Collected data:

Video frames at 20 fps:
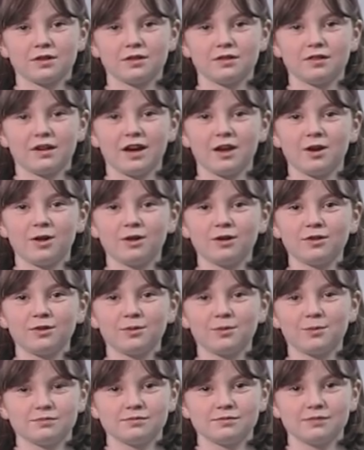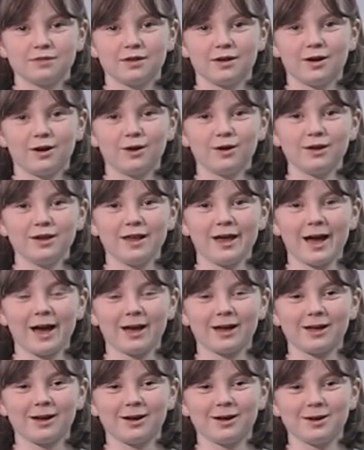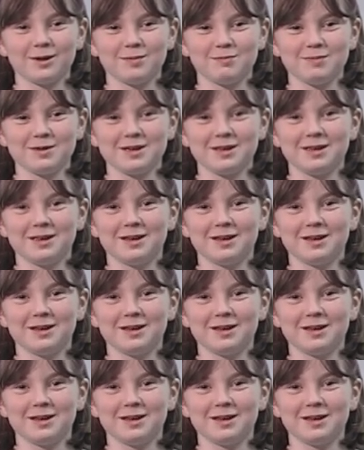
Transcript: titled Hard Yakka on a Big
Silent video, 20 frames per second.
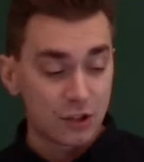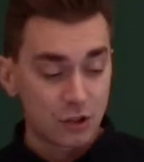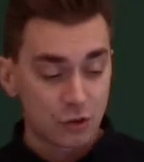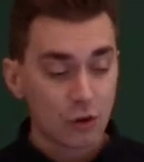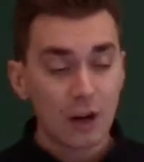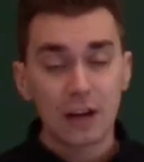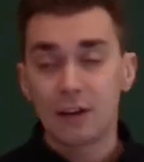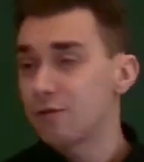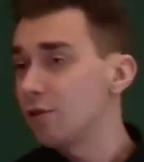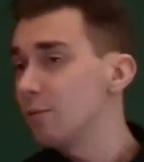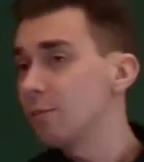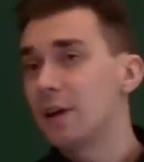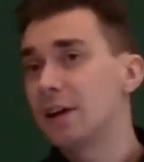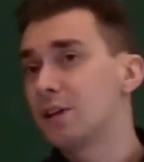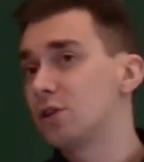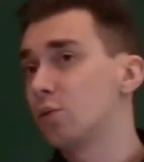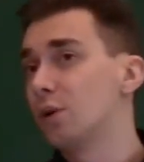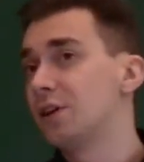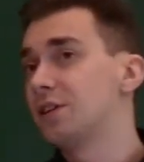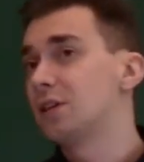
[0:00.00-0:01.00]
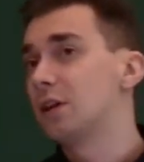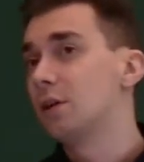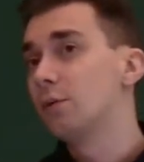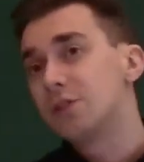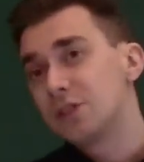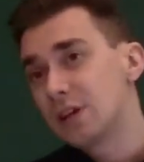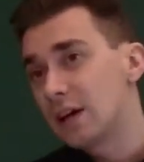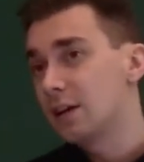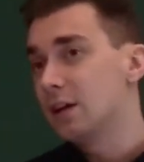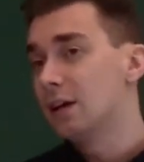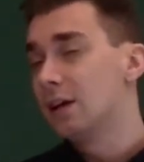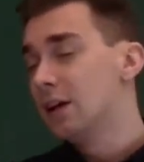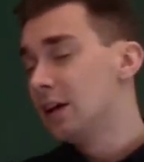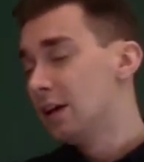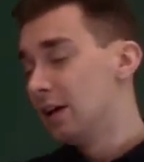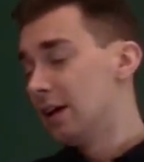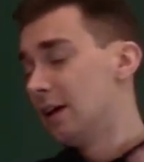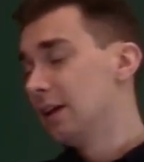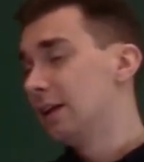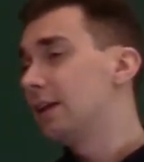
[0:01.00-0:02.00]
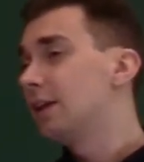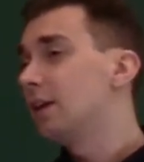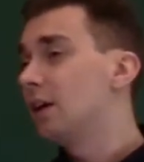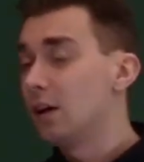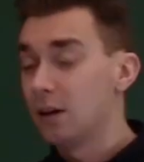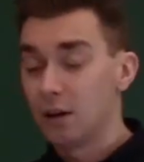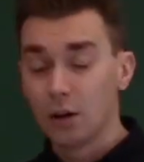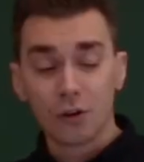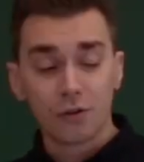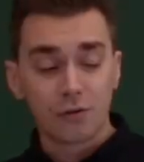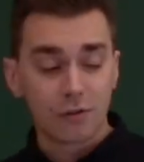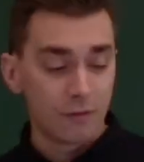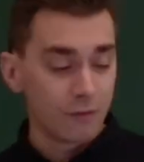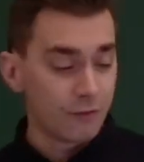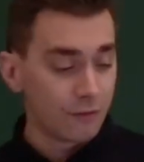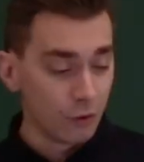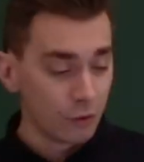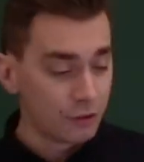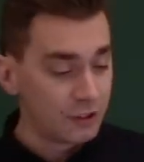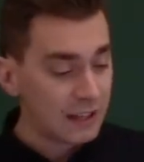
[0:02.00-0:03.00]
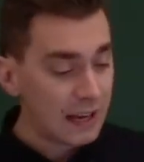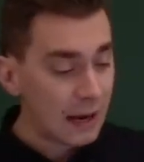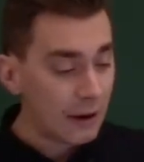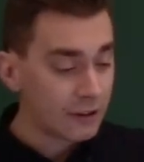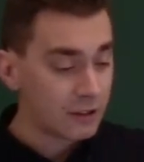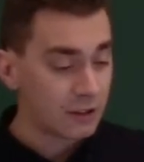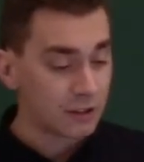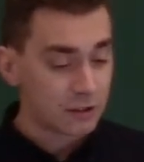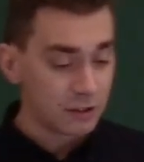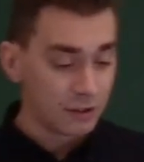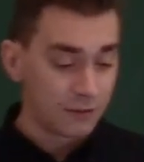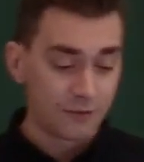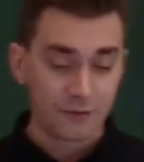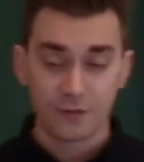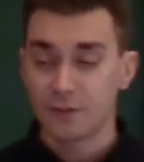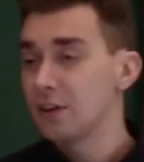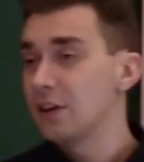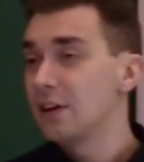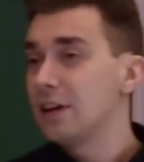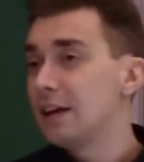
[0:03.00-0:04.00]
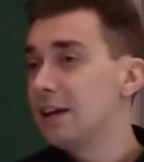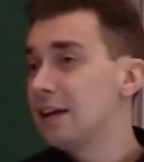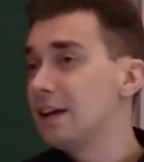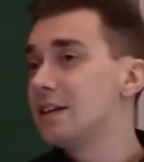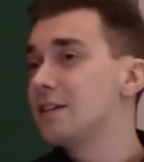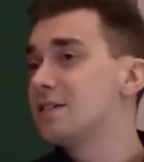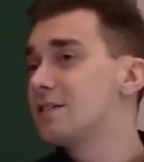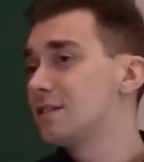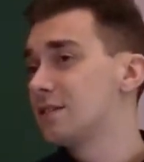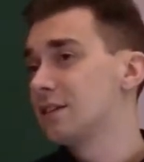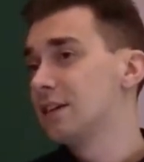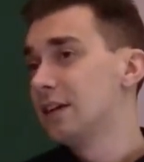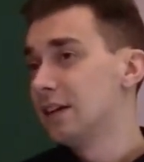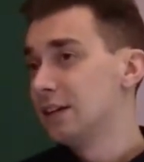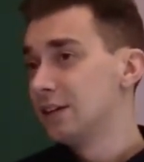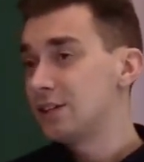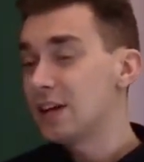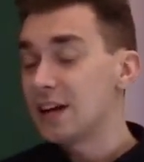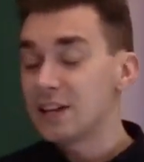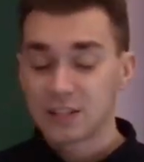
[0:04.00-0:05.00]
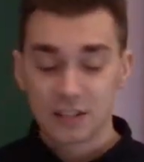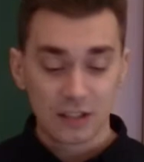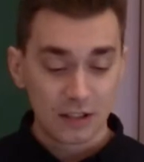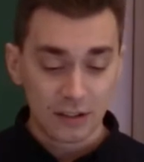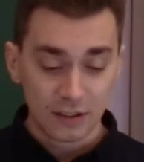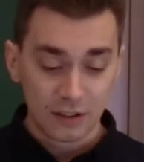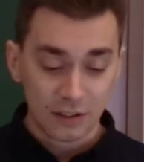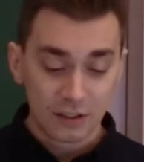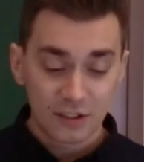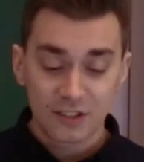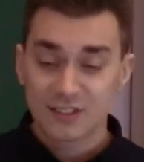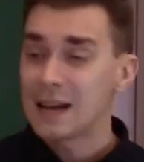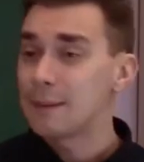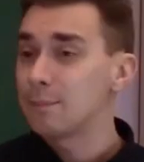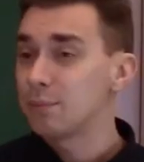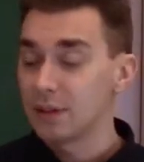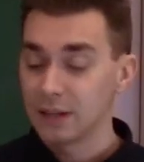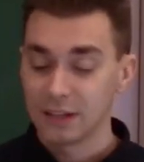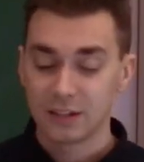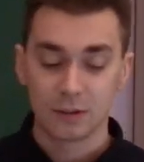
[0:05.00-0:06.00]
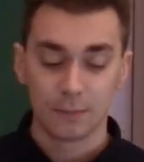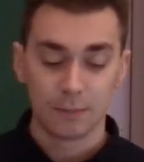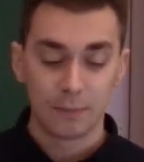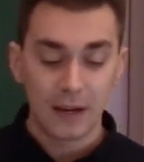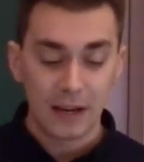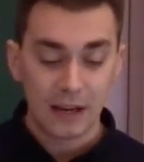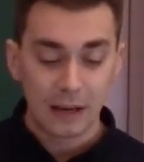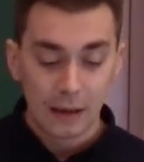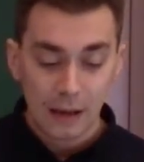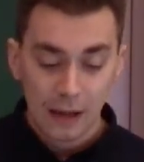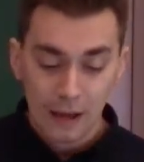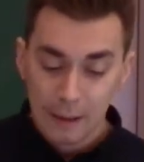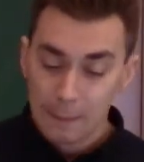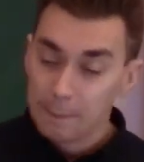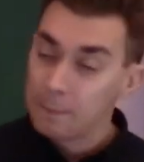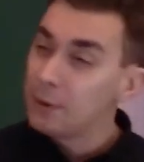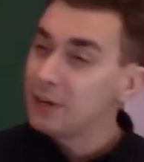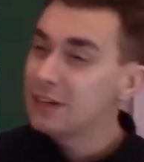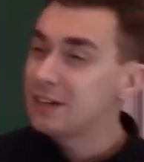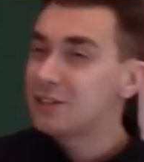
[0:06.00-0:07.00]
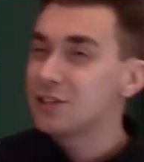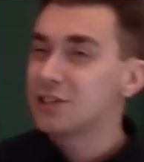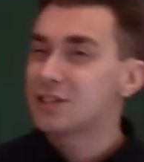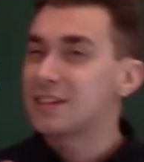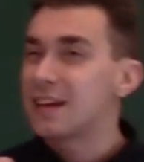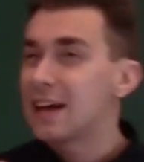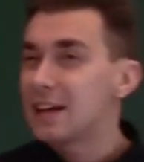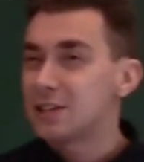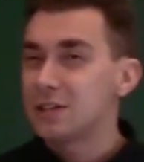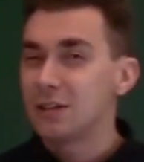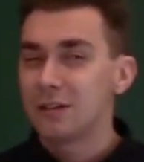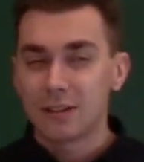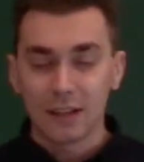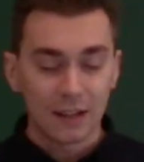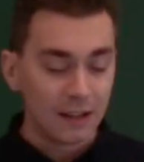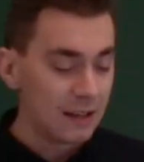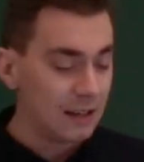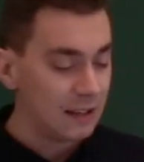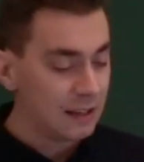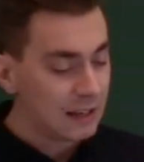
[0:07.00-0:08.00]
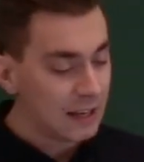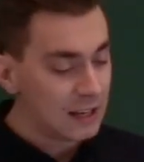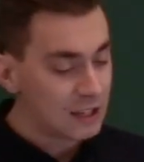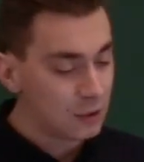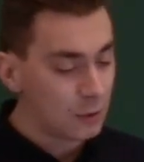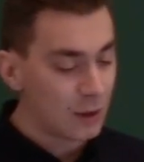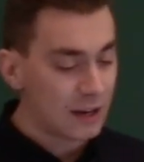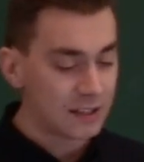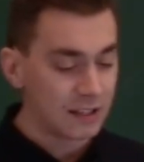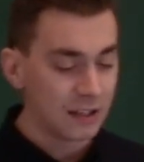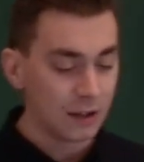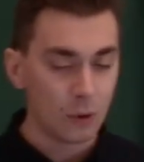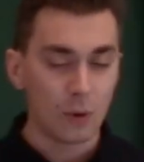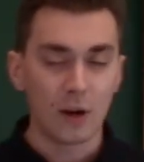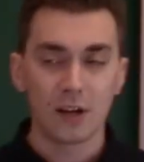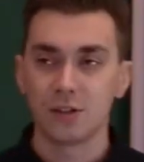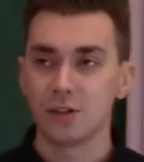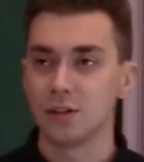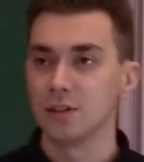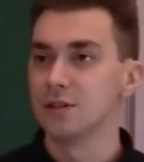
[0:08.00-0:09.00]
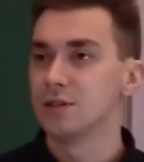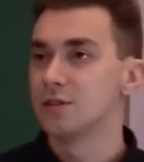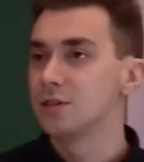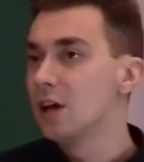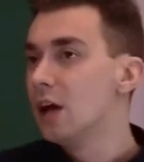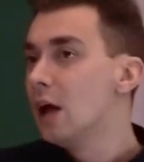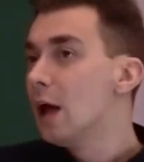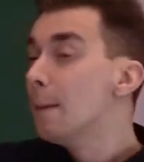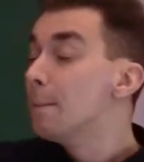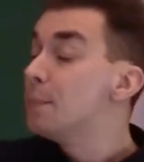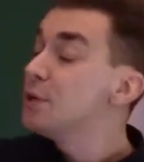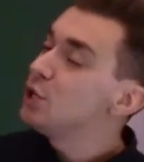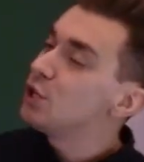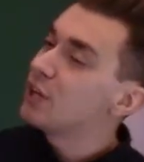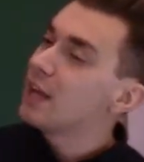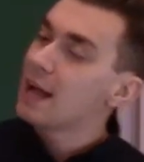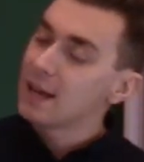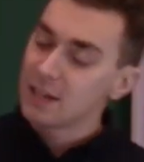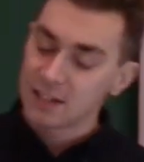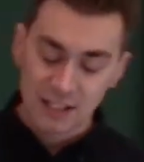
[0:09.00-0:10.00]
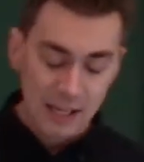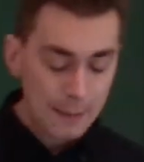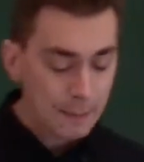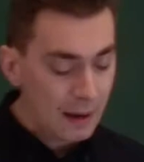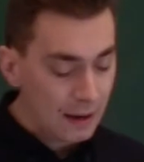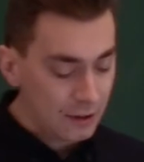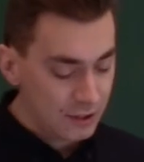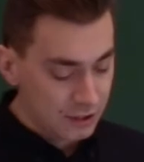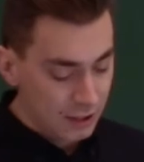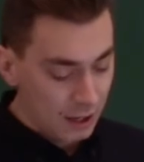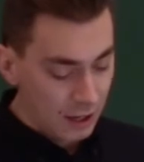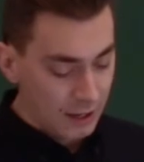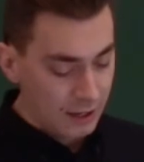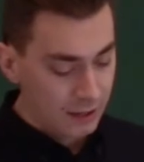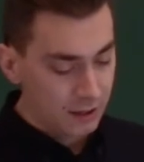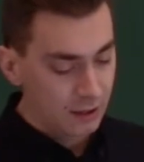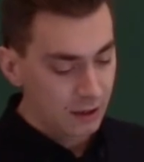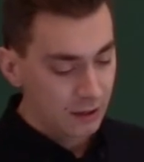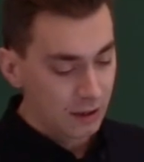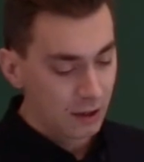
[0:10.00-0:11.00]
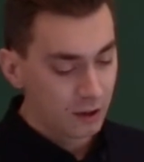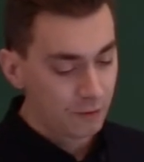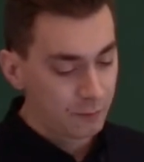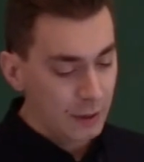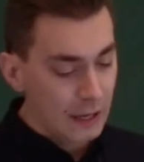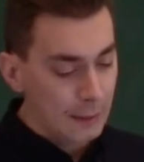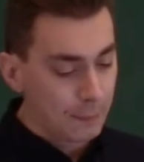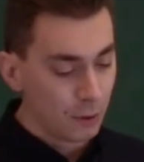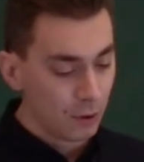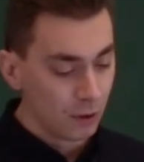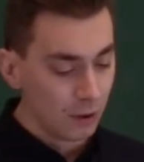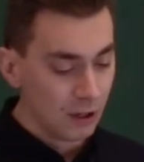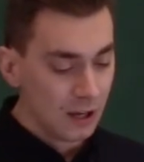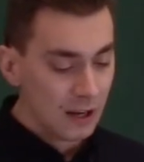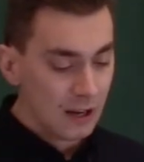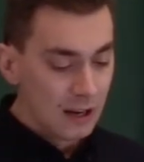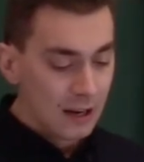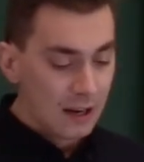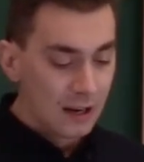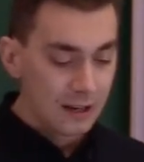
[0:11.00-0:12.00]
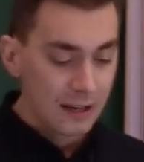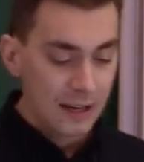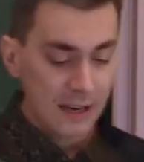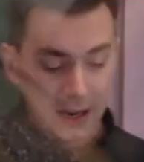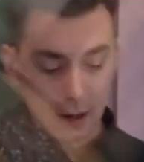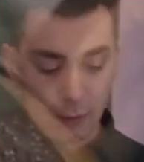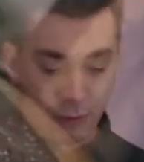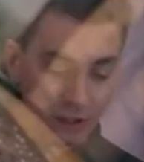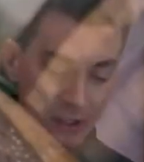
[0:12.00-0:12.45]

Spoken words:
straight from their Twitter, which had 140 characters of here's Jason sampling some beer. But it just gets you thinking, it gets you asking questions. But you can step outside of people, and here we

About this task: Transcribe, without alteration, each line from the one with "[0:05.00-0:06.00]" through the last line of the data; no pictures belong in the copy.

Problem solution:
[0:05.00-0:06.00]
[0:06.00-0:07.00]
[0:07.00-0:08.00]
[0:08.00-0:09.00]
[0:09.00-0:10.00]
[0:10.00-0:11.00]
[0:11.00-0:12.00]
[0:12.00-0:12.45]

Spoken words:
straight from their Twitter, which had 140 characters of here's Jason sampling some beer. But it just gets you thinking, it gets you asking questions. But you can step outside of people, and here we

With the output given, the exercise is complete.